Jim Devine wrote:
In fact, D's implication that European (and Japanese) supremacy was the "luck of the environmental draw" takes a lot of racist wind out of the colonialist sails. How can one justify the "White Man's Burden" by luck??
But nobody talks in terms of Rudyard Kipling today. In fact, Diamond is a much more useful ideologist for the status quo since he is "multicultural". That being said, he wrote in his disgusting New Yorker article that the British were welcomed by the PNG tribesmen because they finally put an end to tribal violence--in other words, the same bullshit that was advanced on behalf of British rule in India.
In any event, the theory can and should be separated from the person who developed it. Newton was an astrologer and worse. Do we thus reject Newtonian physics? Even though Einstein developed a much better theory, that does not mean that Newtonian physics should be flushed down the toilet.

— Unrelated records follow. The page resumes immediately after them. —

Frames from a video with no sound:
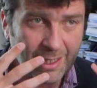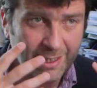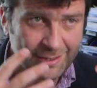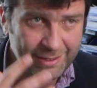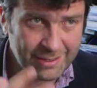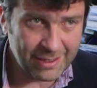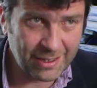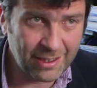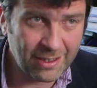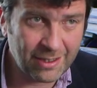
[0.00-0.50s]

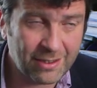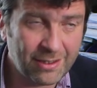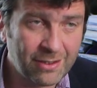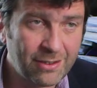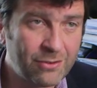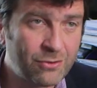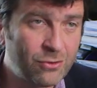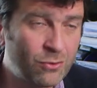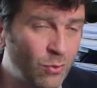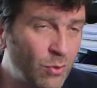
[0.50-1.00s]
c'est
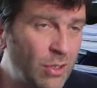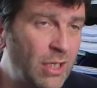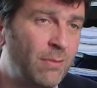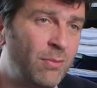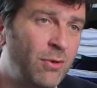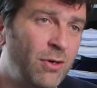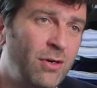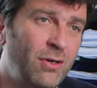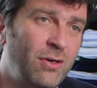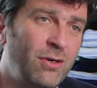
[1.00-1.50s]
tout
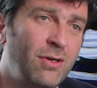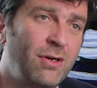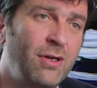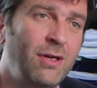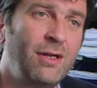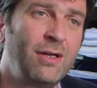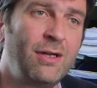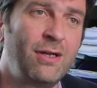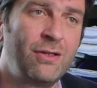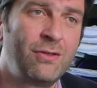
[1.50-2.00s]
d'abord
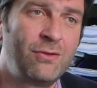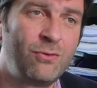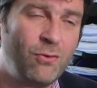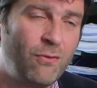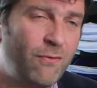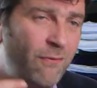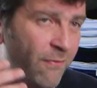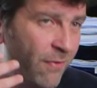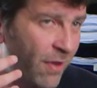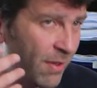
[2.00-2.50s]

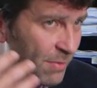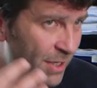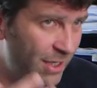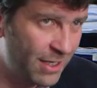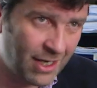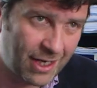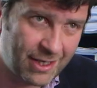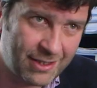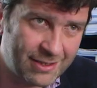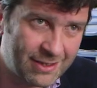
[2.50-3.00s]
nous
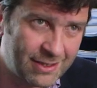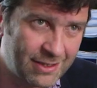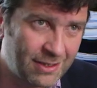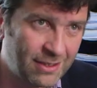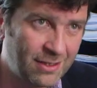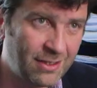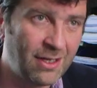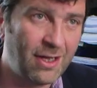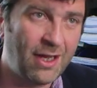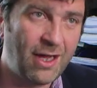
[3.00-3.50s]

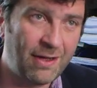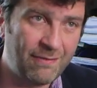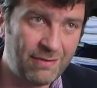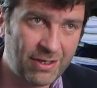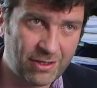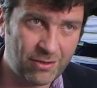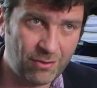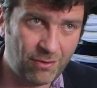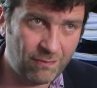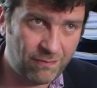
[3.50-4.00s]
familiariser
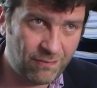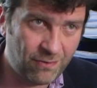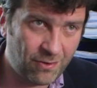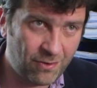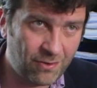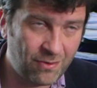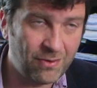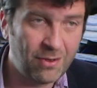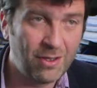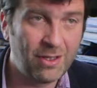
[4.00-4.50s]
avec
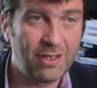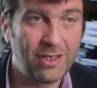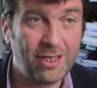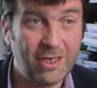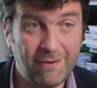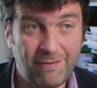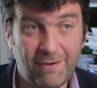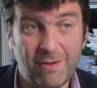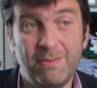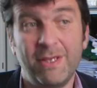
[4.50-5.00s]
l'enfant et
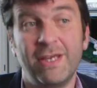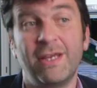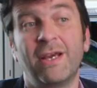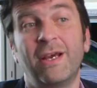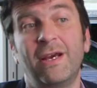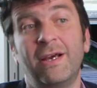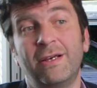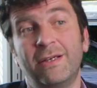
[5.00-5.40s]
la famille.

Are you comparing the guy who theorizes art and taking drugs as a way of propagating one's genes to Newton? I think a better comparison would be with Robert Ardrey.

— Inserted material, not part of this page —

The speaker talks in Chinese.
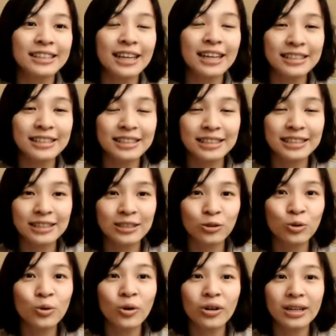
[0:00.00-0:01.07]
那其
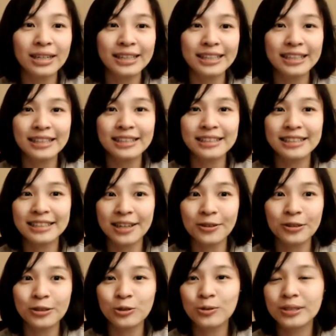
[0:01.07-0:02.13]
实如果可以更早的，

Suppose that the authors are totally right about D's methodological problems, his reductionism and determinism. Well, though I value methodological critiques (if done well), one thing I've learned is that such critiques amount to little if the critic does not present a serious alternative. Do Errington and Gewertz have a better theory -- or do they simply give us one fact after another?
They do have a theory. They are radical critics of capitalism. Their books is a study of the role of sugar production in Papua New Guinea influenced by Sidney Mintz's "Sweetness and Power".